Declaring “cursed be he that keepeth back his sword from blood.” Hildebrand began the Gregorian “reforms,” ending priestly marriage to encourage Dionysiac homosexuality, and allied with Matilda, Duchess of Tuscany, Welf IV of Bavaria, the Dukes of Upper and Lower Lorraine, and various pretenders to the Imperial throne, while Henry responded by attempt to depose Hildebrand at the Diet of Worms raising a series of anti-popes. Henry IV was unable to take Rome, though, and was eventually forced to capitulate to Hildebrand at the castle of Matilda of Tuscany at Canossa.

It was the beginning of the end of the German Christian power.

Democracy, Communism, Zionism

The conflict between Church and Emperor continued until the 13th century, when the Guelph (Welf)- Ghibelline crisis was settled in favor of the Pope, and struggle for national sovereignty became one between France and Rome. However, the victory of the occult Popes over German Christianity in the 11th century was beginning of the modern political movements which have culminated in democracy, communism and Zionism.

Urban II, a Cluniac monk, initiated the modern Zionist movement when he called for a Crusade against Islam in Palestine in 1096. Allied with another occultist movement- separate from southern French Dionysianism- which blossomed into the Knights Templar, Urban II’s successful push to create a kingdom of Jerusalem was made in conjunction with the same forces whose heirs would conquer Palestine in 1948.

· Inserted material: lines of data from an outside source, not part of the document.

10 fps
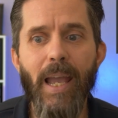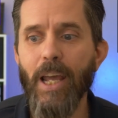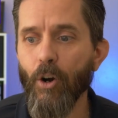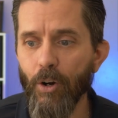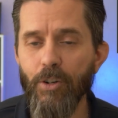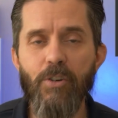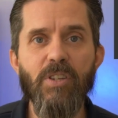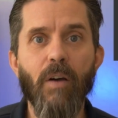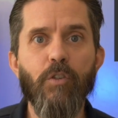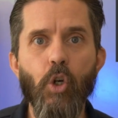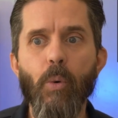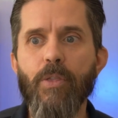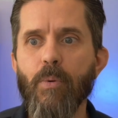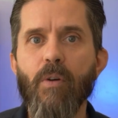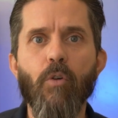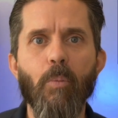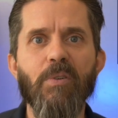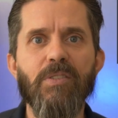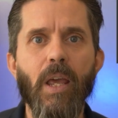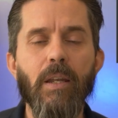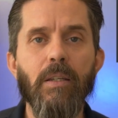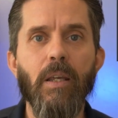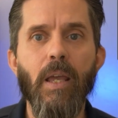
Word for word: and earn yourself 2 or 3 or 4%.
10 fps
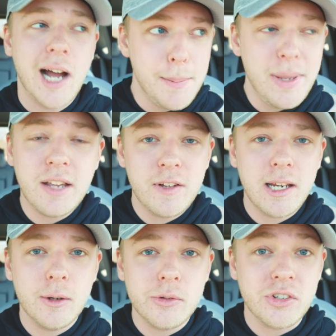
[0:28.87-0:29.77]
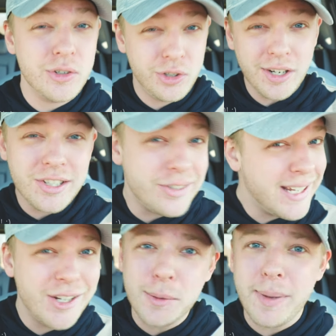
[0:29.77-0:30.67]
I make videos just
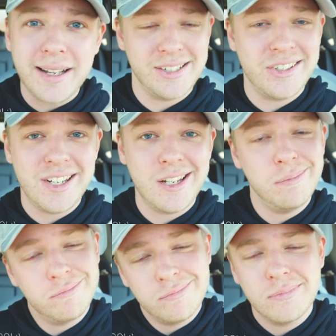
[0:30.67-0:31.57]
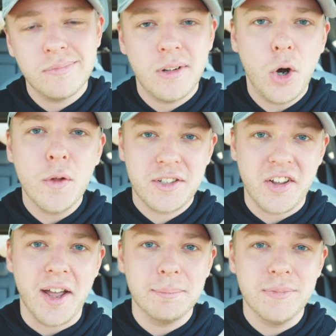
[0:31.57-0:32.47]
like you're about to see all the
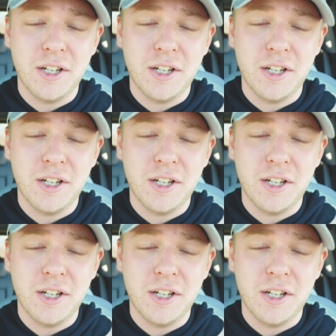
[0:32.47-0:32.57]
time. And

Meanwhile, in England, the Church initiated the democratic movement by spurring the series of  revolts against King John that culminated in the Magna Carta of 1215. This conflict between the Church and the Plantagenets began when the Pope backed Thomas Becket against Henry II, and peaked when it urged the northern English earls to revolt against John’s rule. In Germany, the push had been for the vassal duchies to revolt against the Emperor. In England, the Church took up the mantra of the “rights” of the nobility against the king, a notion which in time led to the creation of Parliament. In neither case was there a sincere concern about abstract notions of feudal or civil rights—there was merely a strategy of divide and conquer. By lending moral authority to smaller political entities, the Church prevented a truly national state from emerging.

Within this movement of the Church occult ideologies such as that of the Holy Grail were nurtured. The Great Mother Cybele was revived in the mysticism of Peter Abelard, for instance, and his adoration of Mary Magdalene. This in turn informed the cult of courtly love and the chivalric myths which seized Europe for two centuries. Eventually this movement would combine with the Solomonic Neo-Platonism of the Medicis to form Masonry, Rosicrucianism, and the occultism of the Reformation and Enlightenment. These movements, of course, allied with Kabbalism to give us the French, and in time, the Bolshevik Revolutions.

So while Catholicism often portrays itself as a Traditionalist counterpoint to modernism, the Catholic church incubated much of the evil that defines the modern world. When one sees “Catholic workers” and so-called priests and nuns sitting half a step outside the Bolshevik camp, or pedophile priests defiling their faith while the Pope endorses homosexuality and abortion, one sees the continuing influence of this paganism within the faith.